[Opening Records supplied section]
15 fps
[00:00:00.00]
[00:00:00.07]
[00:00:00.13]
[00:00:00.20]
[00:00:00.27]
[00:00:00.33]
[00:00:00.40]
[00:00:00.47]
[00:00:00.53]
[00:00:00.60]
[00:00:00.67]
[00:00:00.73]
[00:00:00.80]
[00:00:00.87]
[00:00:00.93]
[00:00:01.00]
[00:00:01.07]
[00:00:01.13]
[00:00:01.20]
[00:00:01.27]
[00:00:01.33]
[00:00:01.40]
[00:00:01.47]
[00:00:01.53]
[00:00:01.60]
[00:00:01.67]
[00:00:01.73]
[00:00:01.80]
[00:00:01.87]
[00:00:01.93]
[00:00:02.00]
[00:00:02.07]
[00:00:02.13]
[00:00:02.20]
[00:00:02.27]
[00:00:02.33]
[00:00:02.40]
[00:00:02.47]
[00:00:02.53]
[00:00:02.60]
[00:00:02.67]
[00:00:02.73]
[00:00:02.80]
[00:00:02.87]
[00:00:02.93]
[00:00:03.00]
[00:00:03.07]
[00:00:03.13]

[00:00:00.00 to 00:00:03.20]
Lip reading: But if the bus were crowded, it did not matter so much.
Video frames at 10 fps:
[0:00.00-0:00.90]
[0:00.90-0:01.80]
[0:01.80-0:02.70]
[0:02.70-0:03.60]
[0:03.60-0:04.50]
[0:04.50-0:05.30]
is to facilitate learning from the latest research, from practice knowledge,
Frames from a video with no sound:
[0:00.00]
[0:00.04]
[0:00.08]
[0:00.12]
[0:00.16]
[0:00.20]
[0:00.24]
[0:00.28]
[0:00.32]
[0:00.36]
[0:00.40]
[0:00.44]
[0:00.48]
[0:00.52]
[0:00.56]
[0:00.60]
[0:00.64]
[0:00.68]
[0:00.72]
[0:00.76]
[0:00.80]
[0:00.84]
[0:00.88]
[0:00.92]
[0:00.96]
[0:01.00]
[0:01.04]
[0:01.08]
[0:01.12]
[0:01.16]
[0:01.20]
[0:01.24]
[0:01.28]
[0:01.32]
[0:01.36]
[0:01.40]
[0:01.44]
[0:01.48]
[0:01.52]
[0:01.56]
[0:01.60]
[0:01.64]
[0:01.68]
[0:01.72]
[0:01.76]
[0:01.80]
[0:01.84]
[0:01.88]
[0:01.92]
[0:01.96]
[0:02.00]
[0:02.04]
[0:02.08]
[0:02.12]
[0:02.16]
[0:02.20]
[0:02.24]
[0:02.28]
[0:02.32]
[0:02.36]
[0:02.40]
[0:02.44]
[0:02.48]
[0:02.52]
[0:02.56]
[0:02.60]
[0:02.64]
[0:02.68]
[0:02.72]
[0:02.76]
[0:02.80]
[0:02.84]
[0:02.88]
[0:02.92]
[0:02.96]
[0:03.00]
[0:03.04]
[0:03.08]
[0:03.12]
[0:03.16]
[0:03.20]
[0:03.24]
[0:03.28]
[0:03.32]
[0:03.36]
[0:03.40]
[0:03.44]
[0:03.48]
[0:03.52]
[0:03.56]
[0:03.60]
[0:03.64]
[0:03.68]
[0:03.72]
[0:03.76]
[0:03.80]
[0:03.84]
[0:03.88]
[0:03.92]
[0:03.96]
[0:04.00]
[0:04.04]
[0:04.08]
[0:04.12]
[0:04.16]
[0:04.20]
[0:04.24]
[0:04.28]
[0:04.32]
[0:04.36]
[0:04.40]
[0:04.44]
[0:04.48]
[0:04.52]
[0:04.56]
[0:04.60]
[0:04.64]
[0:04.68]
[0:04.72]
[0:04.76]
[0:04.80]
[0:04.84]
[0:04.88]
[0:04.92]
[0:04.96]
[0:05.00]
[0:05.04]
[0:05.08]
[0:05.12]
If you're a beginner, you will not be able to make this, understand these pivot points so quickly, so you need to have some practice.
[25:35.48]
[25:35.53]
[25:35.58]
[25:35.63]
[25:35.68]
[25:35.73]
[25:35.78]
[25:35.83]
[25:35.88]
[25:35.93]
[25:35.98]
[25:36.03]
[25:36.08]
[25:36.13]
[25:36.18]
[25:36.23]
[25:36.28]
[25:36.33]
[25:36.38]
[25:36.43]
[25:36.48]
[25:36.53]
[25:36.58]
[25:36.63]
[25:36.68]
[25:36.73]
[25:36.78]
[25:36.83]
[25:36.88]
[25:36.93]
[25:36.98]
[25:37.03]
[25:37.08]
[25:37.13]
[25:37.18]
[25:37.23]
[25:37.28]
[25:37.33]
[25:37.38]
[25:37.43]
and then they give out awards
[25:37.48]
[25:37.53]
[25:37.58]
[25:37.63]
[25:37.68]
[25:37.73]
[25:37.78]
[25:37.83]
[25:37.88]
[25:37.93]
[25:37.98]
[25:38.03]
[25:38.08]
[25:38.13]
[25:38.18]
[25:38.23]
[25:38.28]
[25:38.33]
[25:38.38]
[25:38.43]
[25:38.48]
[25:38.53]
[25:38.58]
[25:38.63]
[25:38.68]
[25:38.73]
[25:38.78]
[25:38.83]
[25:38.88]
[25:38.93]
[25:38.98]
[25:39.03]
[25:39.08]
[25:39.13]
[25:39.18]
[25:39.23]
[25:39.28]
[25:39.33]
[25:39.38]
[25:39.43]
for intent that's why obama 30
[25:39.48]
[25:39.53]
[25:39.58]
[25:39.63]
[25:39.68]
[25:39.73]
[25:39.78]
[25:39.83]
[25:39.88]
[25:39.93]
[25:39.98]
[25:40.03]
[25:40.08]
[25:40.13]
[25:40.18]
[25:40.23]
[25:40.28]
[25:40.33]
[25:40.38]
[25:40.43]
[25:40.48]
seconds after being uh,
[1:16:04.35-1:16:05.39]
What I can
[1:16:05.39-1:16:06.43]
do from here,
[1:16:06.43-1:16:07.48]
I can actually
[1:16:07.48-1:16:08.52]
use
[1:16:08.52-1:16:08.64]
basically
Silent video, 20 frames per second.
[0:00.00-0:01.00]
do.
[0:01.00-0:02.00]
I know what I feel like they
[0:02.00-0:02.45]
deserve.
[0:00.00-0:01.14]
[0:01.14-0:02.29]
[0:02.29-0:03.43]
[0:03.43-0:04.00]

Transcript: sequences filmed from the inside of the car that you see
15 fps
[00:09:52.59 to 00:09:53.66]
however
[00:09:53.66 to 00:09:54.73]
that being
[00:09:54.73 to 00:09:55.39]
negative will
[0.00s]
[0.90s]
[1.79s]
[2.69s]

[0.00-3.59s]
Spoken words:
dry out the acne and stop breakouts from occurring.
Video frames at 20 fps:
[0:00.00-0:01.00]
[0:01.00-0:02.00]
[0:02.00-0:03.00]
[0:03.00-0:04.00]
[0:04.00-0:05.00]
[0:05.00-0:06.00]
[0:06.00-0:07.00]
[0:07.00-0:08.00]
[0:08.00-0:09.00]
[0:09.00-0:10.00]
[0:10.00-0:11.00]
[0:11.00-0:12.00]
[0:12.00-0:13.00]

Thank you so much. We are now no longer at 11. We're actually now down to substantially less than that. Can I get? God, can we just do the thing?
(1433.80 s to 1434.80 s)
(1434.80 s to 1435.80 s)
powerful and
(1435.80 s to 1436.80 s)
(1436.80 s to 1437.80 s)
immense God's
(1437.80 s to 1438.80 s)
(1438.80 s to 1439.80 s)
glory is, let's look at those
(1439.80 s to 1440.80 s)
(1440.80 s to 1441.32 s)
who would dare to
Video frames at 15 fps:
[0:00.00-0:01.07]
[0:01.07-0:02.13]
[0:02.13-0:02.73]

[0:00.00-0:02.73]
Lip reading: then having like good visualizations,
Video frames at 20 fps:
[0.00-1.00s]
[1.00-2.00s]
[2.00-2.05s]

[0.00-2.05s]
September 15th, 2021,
[Closing Records supplied section]
§ **Your goal**:
Take the lines from the first line of the records through the line holding "[00:00:03.00]", both included, and please reproduce them exactly with nothing added.

§ **Your solution**:
15 fps
[00:00:00.00]
[00:00:00.07]
[00:00:00.13]
[00:00:00.20]
[00:00:00.27]
[00:00:00.33]
[00:00:00.40]
[00:00:00.47]
[00:00:00.53]
[00:00:00.60]
[00:00:00.67]
[00:00:00.73]
[00:00:00.80]
[00:00:00.87]
[00:00:00.93]
[00:00:01.00]
[00:00:01.07]
[00:00:01.13]
[00:00:01.20]
[00:00:01.27]
[00:00:01.33]
[00:00:01.40]
[00:00:01.47]
[00:00:01.53]
[00:00:01.60]
[00:00:01.67]
[00:00:01.73]
[00:00:01.80]
[00:00:01.87]
[00:00:01.93]
[00:00:02.00]
[00:00:02.07]
[00:00:02.13]
[00:00:02.20]
[00:00:02.27]
[00:00:02.33]
[00:00:02.40]
[00:00:02.47]
[00:00:02.53]
[00:00:02.60]
[00:00:02.67]
[00:00:02.73]
[00:00:02.80]
[00:00:02.87]
[00:00:02.93]
[00:00:03.00]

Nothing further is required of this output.